• _Aim of the exercise_
After locating the line with "[00:05:01.38]" in the entries below, output it and each following line up to and including the line with "[00:05:03.38]", exactly and without pictures.

Data records:
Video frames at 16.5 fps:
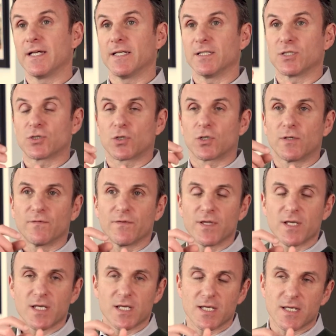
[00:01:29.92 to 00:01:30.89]
it's sort of
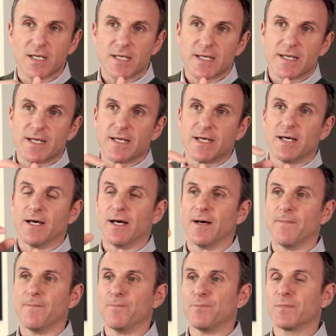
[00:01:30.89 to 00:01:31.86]
the
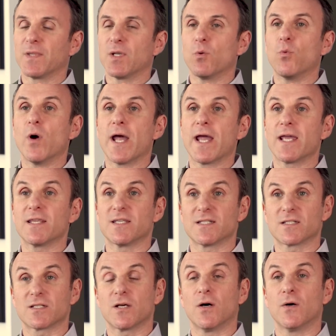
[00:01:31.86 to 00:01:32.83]
um, way
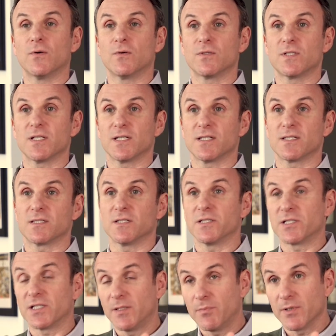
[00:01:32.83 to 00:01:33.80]
this code is
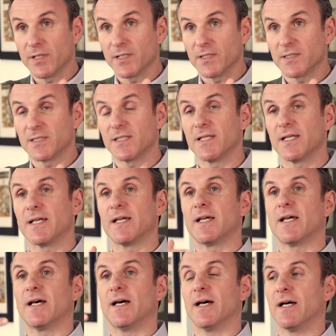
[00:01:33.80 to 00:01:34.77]
interpreted
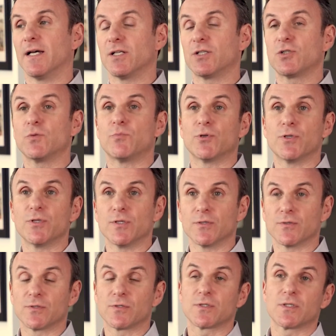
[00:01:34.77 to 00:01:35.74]
uh, to
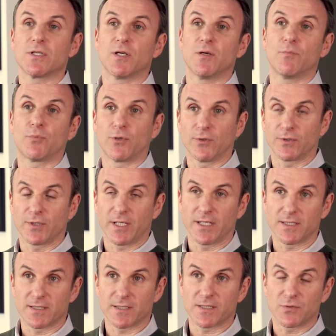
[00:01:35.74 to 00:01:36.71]
produce
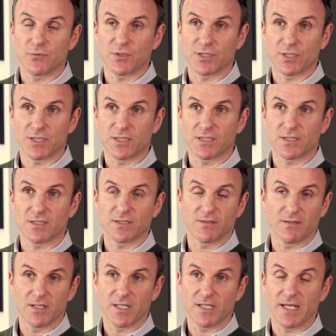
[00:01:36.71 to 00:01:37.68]
proteins, which
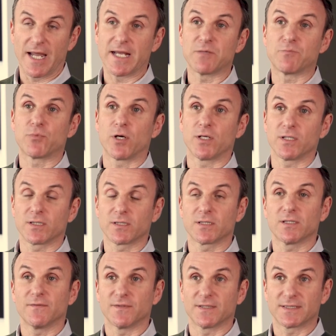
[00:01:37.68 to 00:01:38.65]
is the end
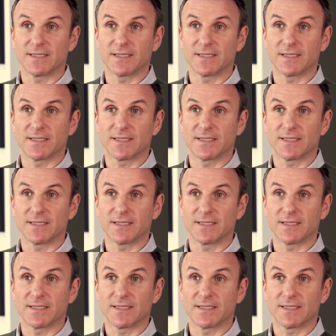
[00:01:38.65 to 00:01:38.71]
product of a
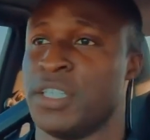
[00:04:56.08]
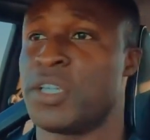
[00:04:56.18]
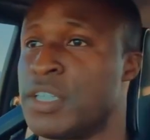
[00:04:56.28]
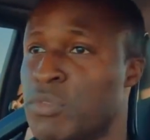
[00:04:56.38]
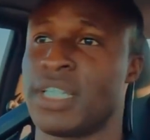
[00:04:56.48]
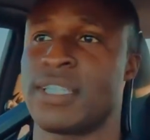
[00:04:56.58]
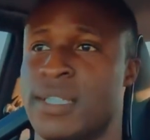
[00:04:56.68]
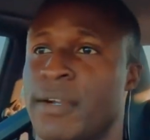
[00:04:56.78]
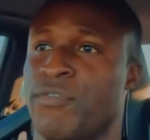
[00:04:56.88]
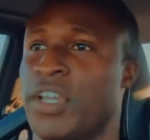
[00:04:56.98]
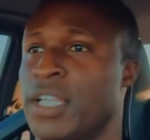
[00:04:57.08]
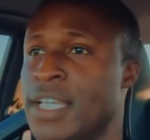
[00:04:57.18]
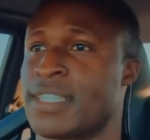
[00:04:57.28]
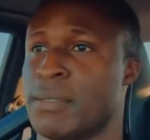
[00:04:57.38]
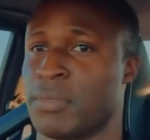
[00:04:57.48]
can really start
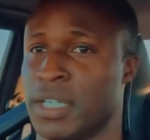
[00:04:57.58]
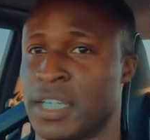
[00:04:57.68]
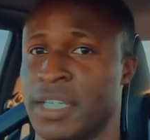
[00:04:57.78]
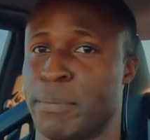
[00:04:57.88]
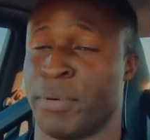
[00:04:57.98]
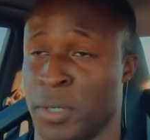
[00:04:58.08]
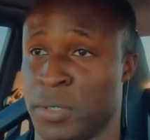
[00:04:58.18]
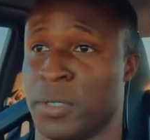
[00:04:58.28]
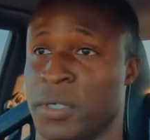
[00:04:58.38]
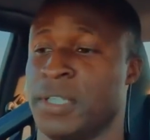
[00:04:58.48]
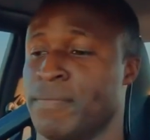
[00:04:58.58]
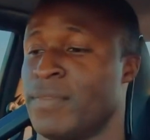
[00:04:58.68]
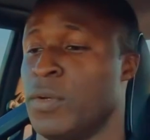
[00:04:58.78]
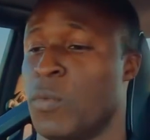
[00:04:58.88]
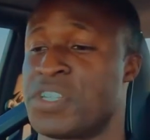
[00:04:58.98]
feeling some good pull
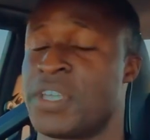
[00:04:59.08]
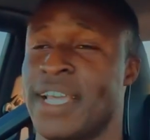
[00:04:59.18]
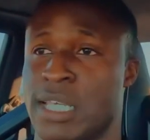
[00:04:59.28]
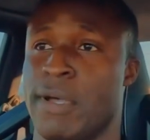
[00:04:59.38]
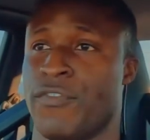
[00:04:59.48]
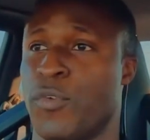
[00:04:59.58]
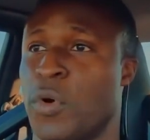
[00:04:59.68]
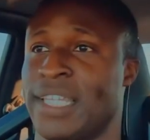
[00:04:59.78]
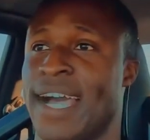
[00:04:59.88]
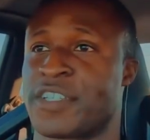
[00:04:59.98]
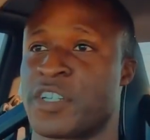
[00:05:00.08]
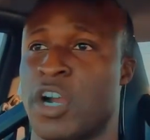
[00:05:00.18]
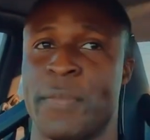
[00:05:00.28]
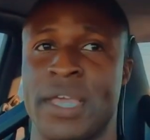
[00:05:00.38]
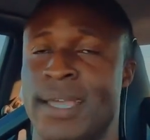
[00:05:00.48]
once you get to about 4,000
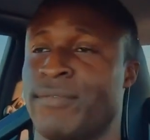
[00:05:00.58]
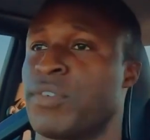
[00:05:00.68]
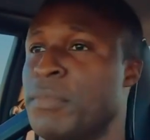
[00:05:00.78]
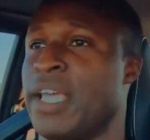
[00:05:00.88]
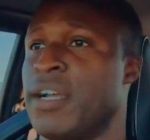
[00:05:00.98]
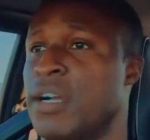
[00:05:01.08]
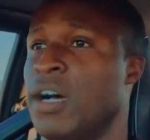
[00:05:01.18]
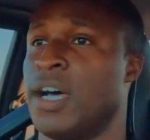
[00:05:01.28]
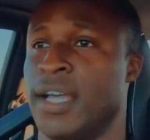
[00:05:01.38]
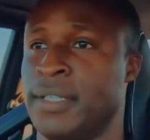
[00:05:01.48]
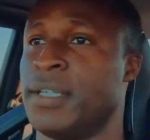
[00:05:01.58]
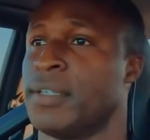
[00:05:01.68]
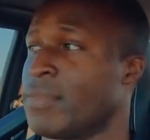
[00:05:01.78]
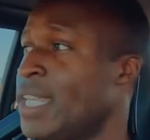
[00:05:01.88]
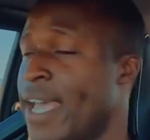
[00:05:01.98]
RPM. From there on,
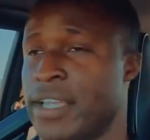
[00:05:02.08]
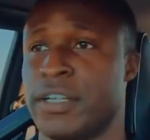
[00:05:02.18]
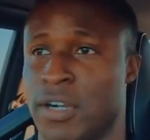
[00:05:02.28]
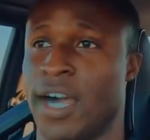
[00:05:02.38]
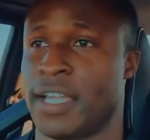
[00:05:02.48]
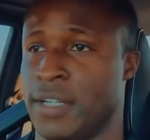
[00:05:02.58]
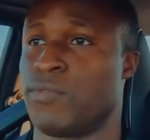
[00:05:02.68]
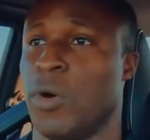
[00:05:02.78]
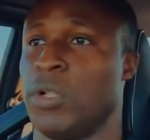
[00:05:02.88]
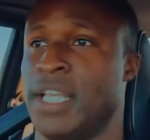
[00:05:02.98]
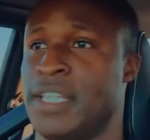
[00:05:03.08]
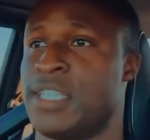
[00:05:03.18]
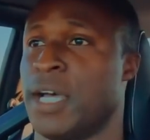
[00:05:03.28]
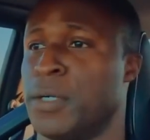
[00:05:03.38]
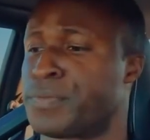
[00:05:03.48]
yeah, you're rocking and rolling.
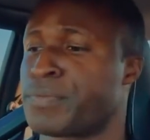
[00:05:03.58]
So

• _Answer area_
[00:05:01.38]
[00:05:01.48]
[00:05:01.58]
[00:05:01.68]
[00:05:01.78]
[00:05:01.88]
[00:05:01.98]
RPM. From there on,
[00:05:02.08]
[00:05:02.18]
[00:05:02.28]
[00:05:02.38]
[00:05:02.48]
[00:05:02.58]
[00:05:02.68]
[00:05:02.78]
[00:05:02.88]
[00:05:02.98]
[00:05:03.08]
[00:05:03.18]
[00:05:03.28]
[00:05:03.38]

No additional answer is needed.